Task prompt: Apart from the pictures, every part of the records below gets retyped exactly.

** Opening Data provided block **

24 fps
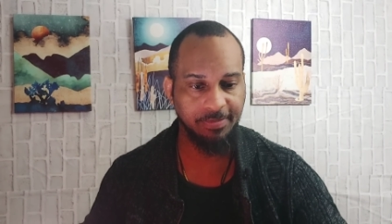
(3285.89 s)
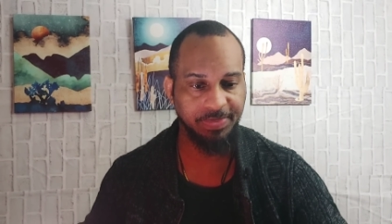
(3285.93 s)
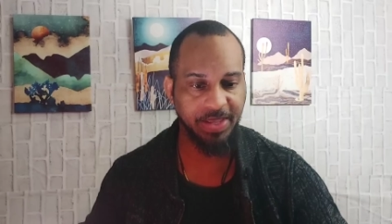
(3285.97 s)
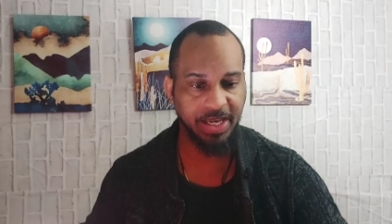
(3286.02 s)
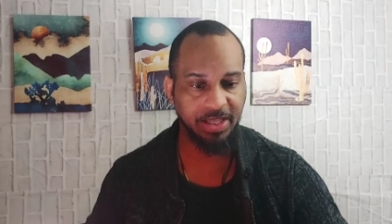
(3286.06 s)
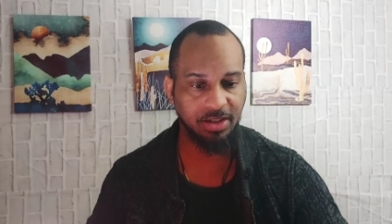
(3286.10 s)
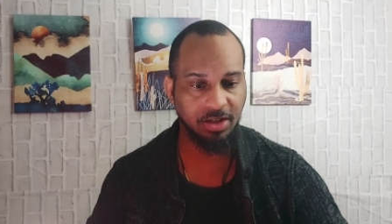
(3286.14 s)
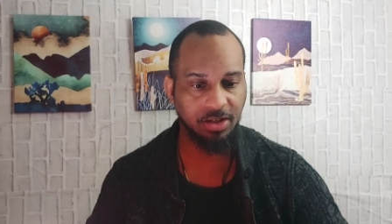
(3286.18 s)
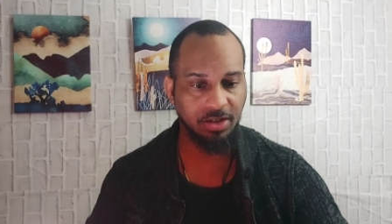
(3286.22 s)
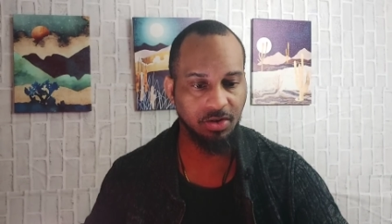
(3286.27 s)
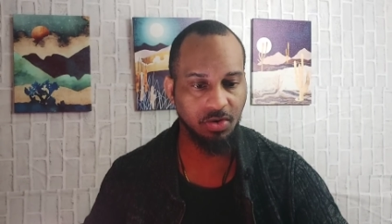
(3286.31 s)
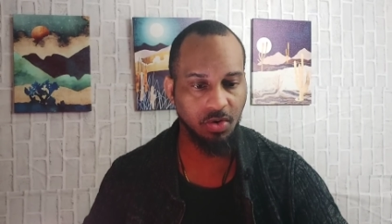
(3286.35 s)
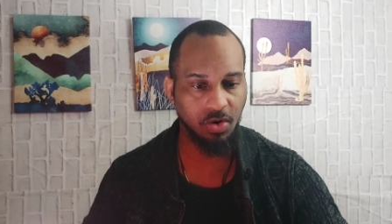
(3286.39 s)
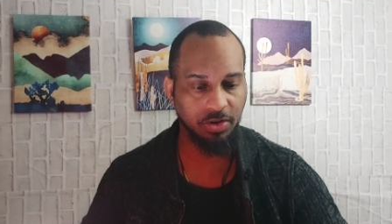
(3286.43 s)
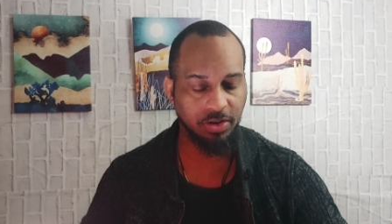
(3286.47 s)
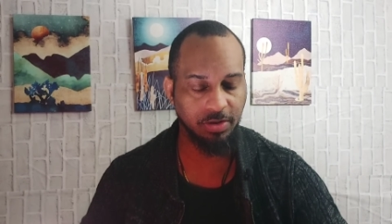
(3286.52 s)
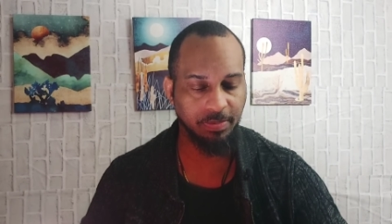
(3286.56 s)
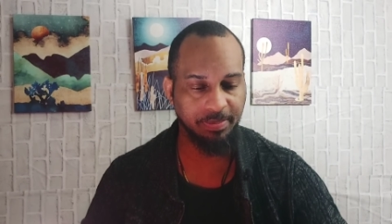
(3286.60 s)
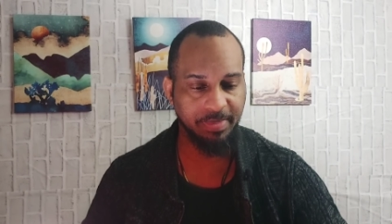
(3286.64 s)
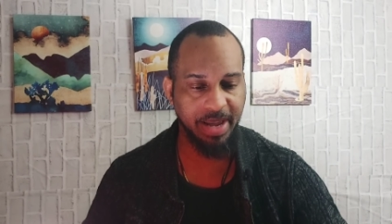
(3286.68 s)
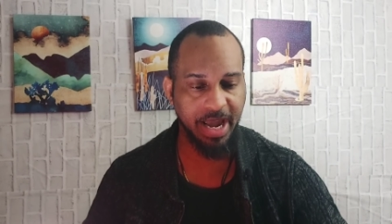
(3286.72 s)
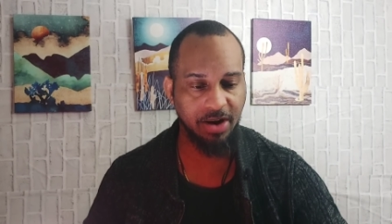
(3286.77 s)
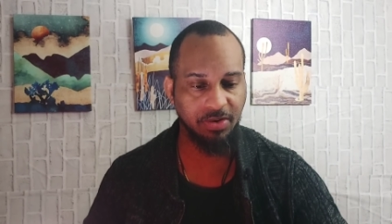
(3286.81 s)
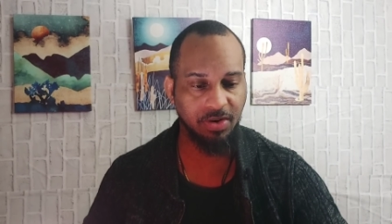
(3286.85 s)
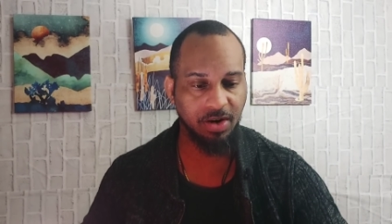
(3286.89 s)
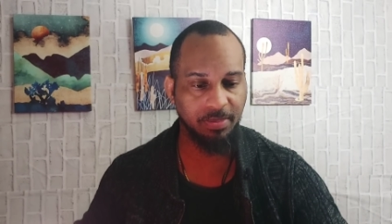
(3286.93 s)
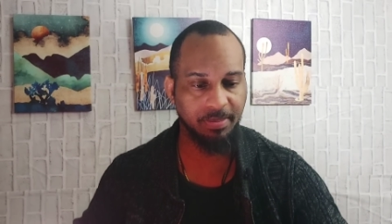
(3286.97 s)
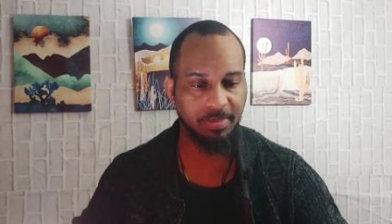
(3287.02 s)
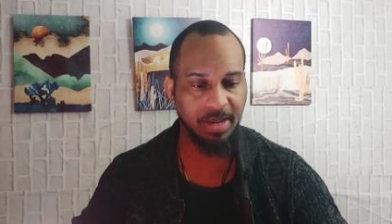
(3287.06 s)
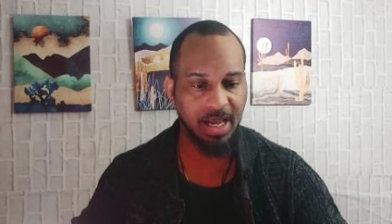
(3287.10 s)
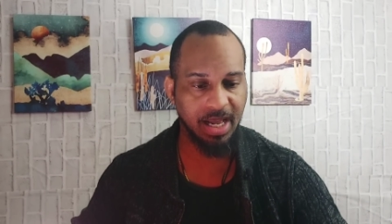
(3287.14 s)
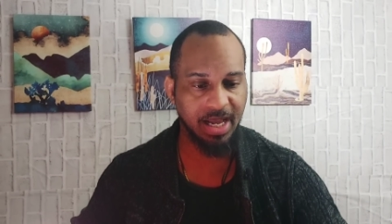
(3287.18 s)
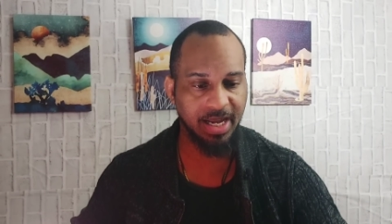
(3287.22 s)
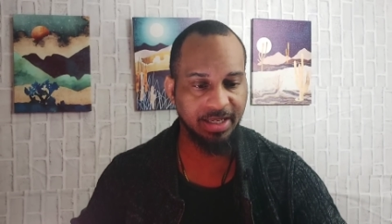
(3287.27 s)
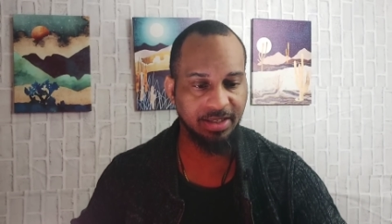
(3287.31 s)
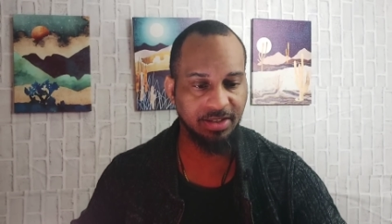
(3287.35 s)
that the North Mara
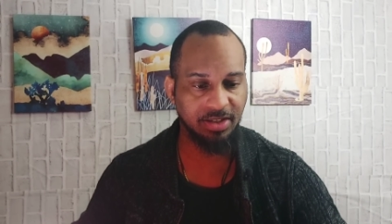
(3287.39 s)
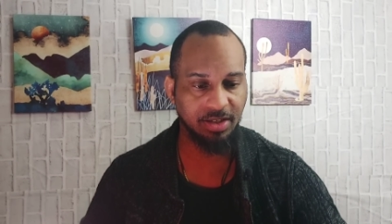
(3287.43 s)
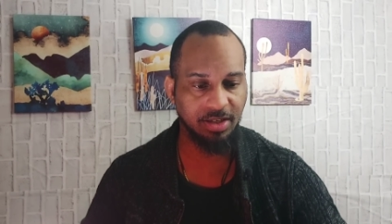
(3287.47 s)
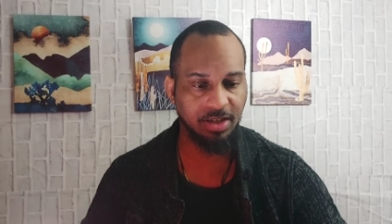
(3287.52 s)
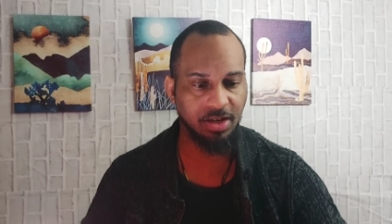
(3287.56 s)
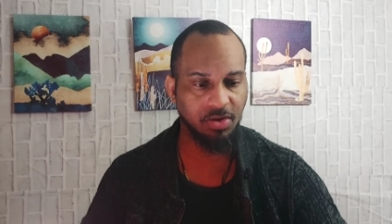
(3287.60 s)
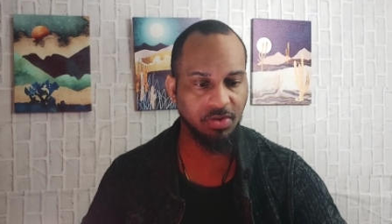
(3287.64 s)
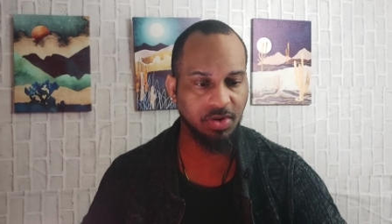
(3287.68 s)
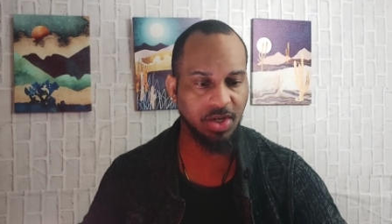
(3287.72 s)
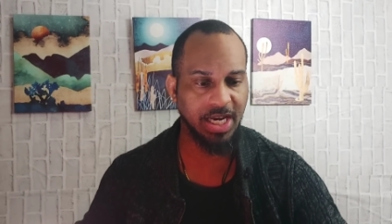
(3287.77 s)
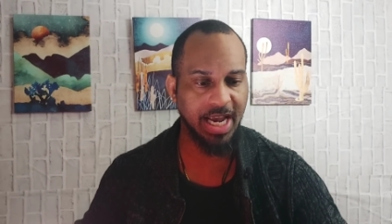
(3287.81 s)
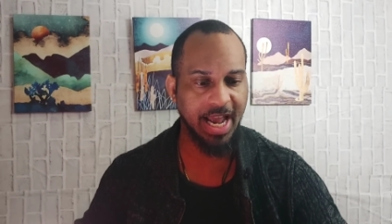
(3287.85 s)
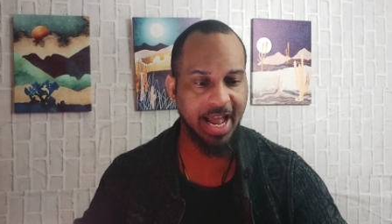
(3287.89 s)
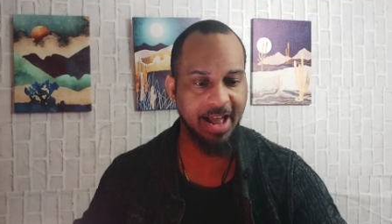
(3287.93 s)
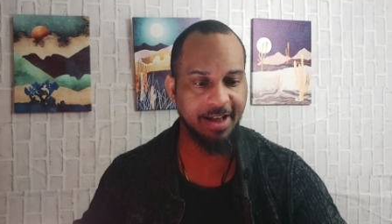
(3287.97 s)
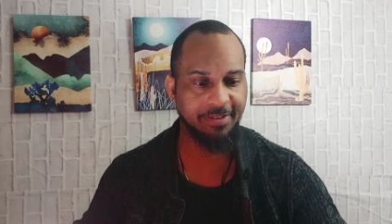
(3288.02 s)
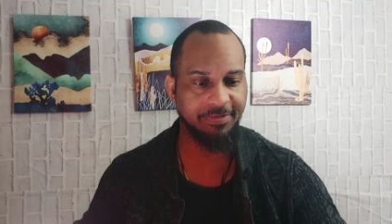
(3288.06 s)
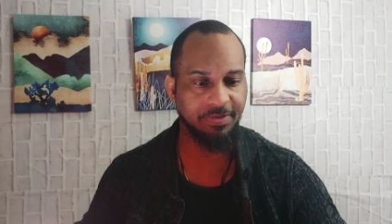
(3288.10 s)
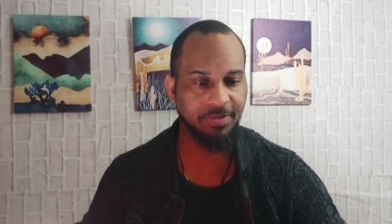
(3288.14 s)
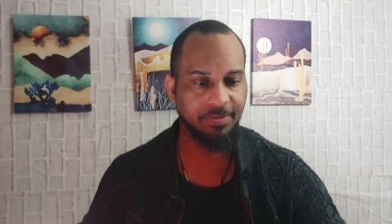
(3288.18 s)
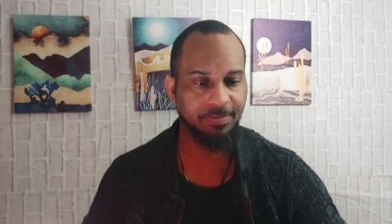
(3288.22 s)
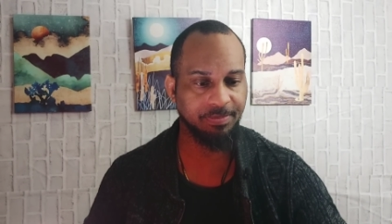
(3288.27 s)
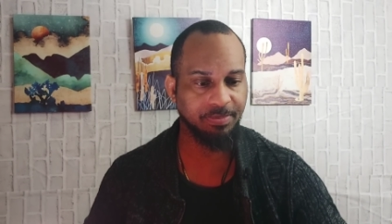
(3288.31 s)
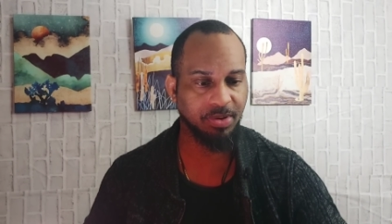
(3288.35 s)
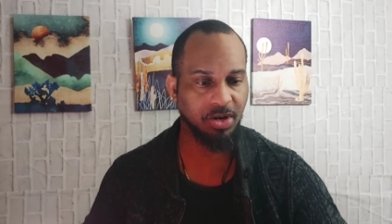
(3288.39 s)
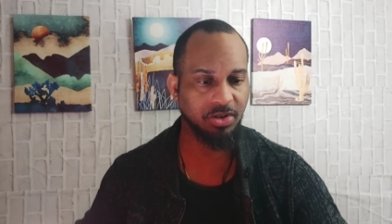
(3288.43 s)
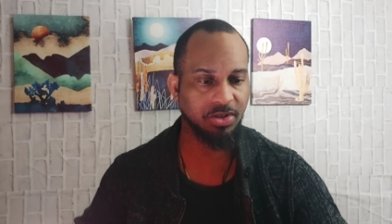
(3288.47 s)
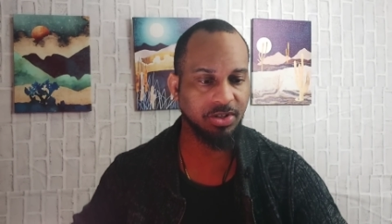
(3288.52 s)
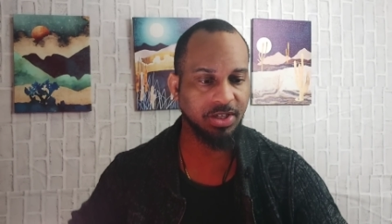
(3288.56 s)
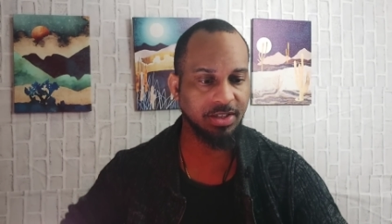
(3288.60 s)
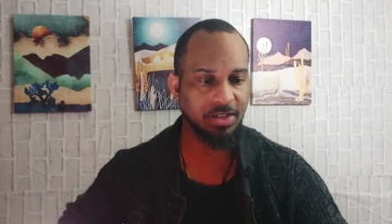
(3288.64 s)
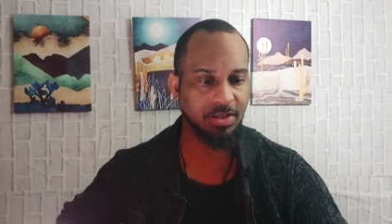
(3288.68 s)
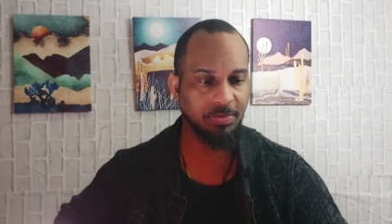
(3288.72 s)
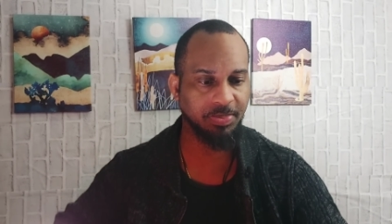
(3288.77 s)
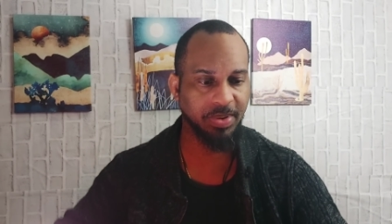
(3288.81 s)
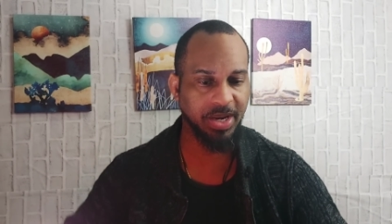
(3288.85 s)
Mine security have
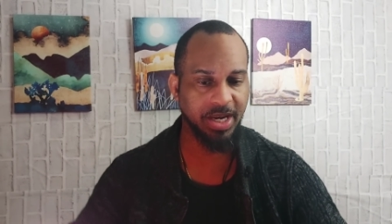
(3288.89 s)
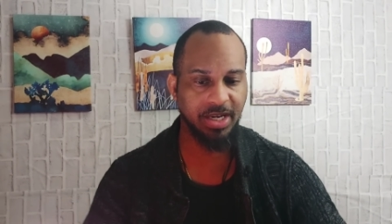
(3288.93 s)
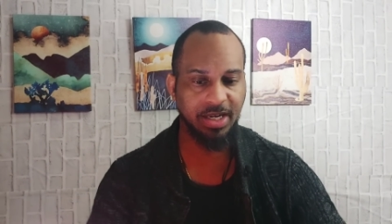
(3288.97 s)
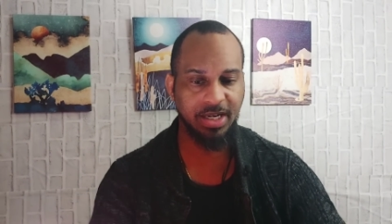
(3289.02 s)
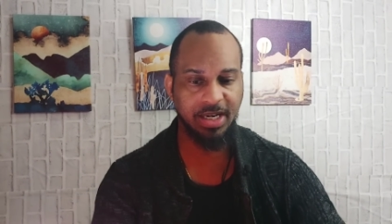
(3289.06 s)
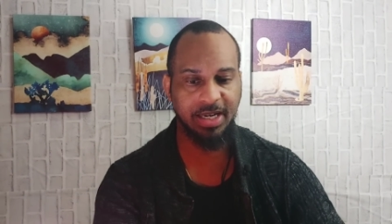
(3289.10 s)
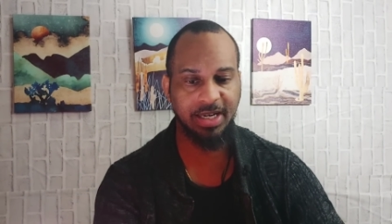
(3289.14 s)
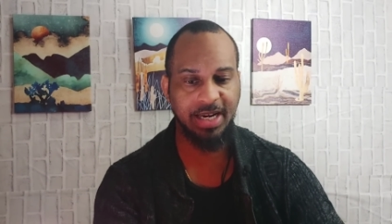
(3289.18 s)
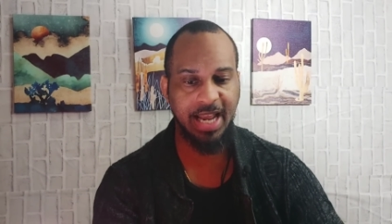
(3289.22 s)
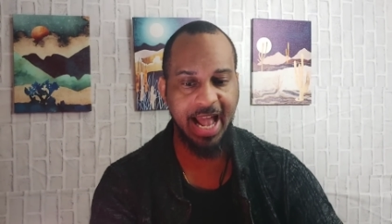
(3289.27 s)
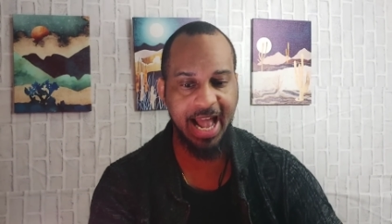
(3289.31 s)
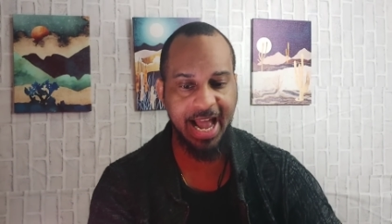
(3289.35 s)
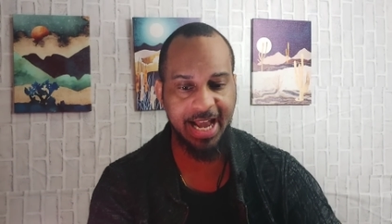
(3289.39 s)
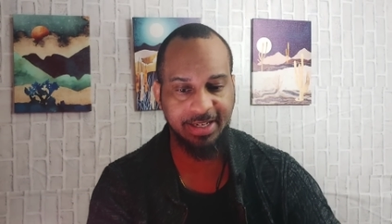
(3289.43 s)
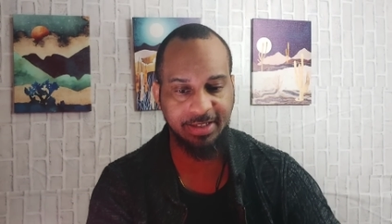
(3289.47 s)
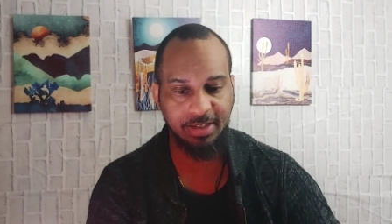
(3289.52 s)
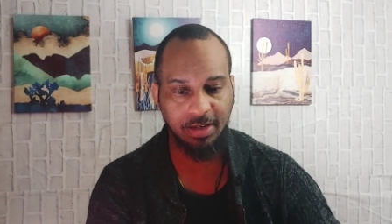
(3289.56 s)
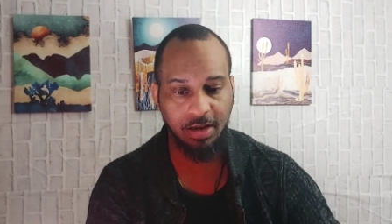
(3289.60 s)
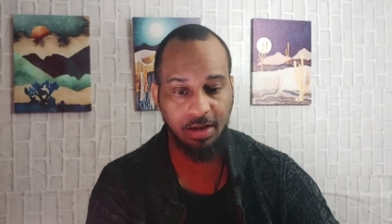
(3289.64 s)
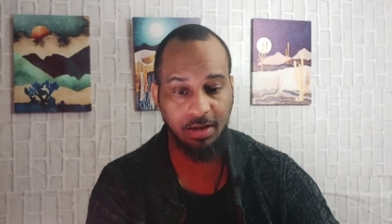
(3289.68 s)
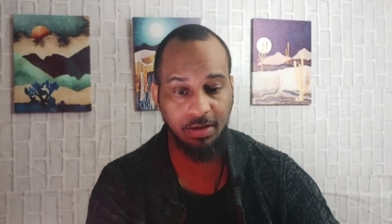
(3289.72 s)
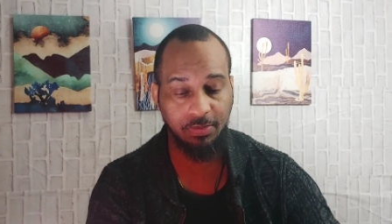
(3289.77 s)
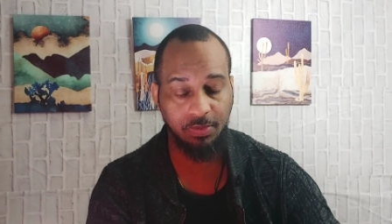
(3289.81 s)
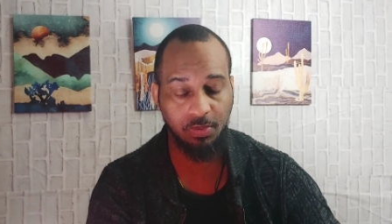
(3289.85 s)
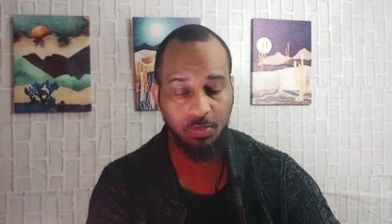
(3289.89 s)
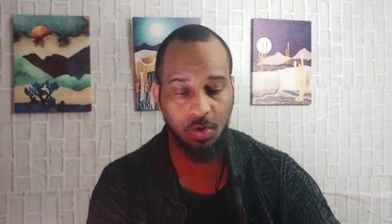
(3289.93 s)
participated in acts of,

** Closing Data provided block **

Finished task:
24 fps
(3285.89 s)
(3285.93 s)
(3285.97 s)
(3286.02 s)
(3286.06 s)
(3286.10 s)
(3286.14 s)
(3286.18 s)
(3286.22 s)
(3286.27 s)
(3286.31 s)
(3286.35 s)
(3286.39 s)
(3286.43 s)
(3286.47 s)
(3286.52 s)
(3286.56 s)
(3286.60 s)
(3286.64 s)
(3286.68 s)
(3286.72 s)
(3286.77 s)
(3286.81 s)
(3286.85 s)
(3286.89 s)
(3286.93 s)
(3286.97 s)
(3287.02 s)
(3287.06 s)
(3287.10 s)
(3287.14 s)
(3287.18 s)
(3287.22 s)
(3287.27 s)
(3287.31 s)
(3287.35 s)
that the North Mara
(3287.39 s)
(3287.43 s)
(3287.47 s)
(3287.52 s)
(3287.56 s)
(3287.60 s)
(3287.64 s)
(3287.68 s)
(3287.72 s)
(3287.77 s)
(3287.81 s)
(3287.85 s)
(3287.89 s)
(3287.93 s)
(3287.97 s)
(3288.02 s)
(3288.06 s)
(3288.10 s)
(3288.14 s)
(3288.18 s)
(3288.22 s)
(3288.27 s)
(3288.31 s)
(3288.35 s)
(3288.39 s)
(3288.43 s)
(3288.47 s)
(3288.52 s)
(3288.56 s)
(3288.60 s)
(3288.64 s)
(3288.68 s)
(3288.72 s)
(3288.77 s)
(3288.81 s)
(3288.85 s)
Mine security have
(3288.89 s)
(3288.93 s)
(3288.97 s)
(3289.02 s)
(3289.06 s)
(3289.10 s)
(3289.14 s)
(3289.18 s)
(3289.22 s)
(3289.27 s)
(3289.31 s)
(3289.35 s)
(3289.39 s)
(3289.43 s)
(3289.47 s)
(3289.52 s)
(3289.56 s)
(3289.60 s)
(3289.64 s)
(3289.68 s)
(3289.72 s)
(3289.77 s)
(3289.81 s)
(3289.85 s)
(3289.89 s)
(3289.93 s)
participated in acts of,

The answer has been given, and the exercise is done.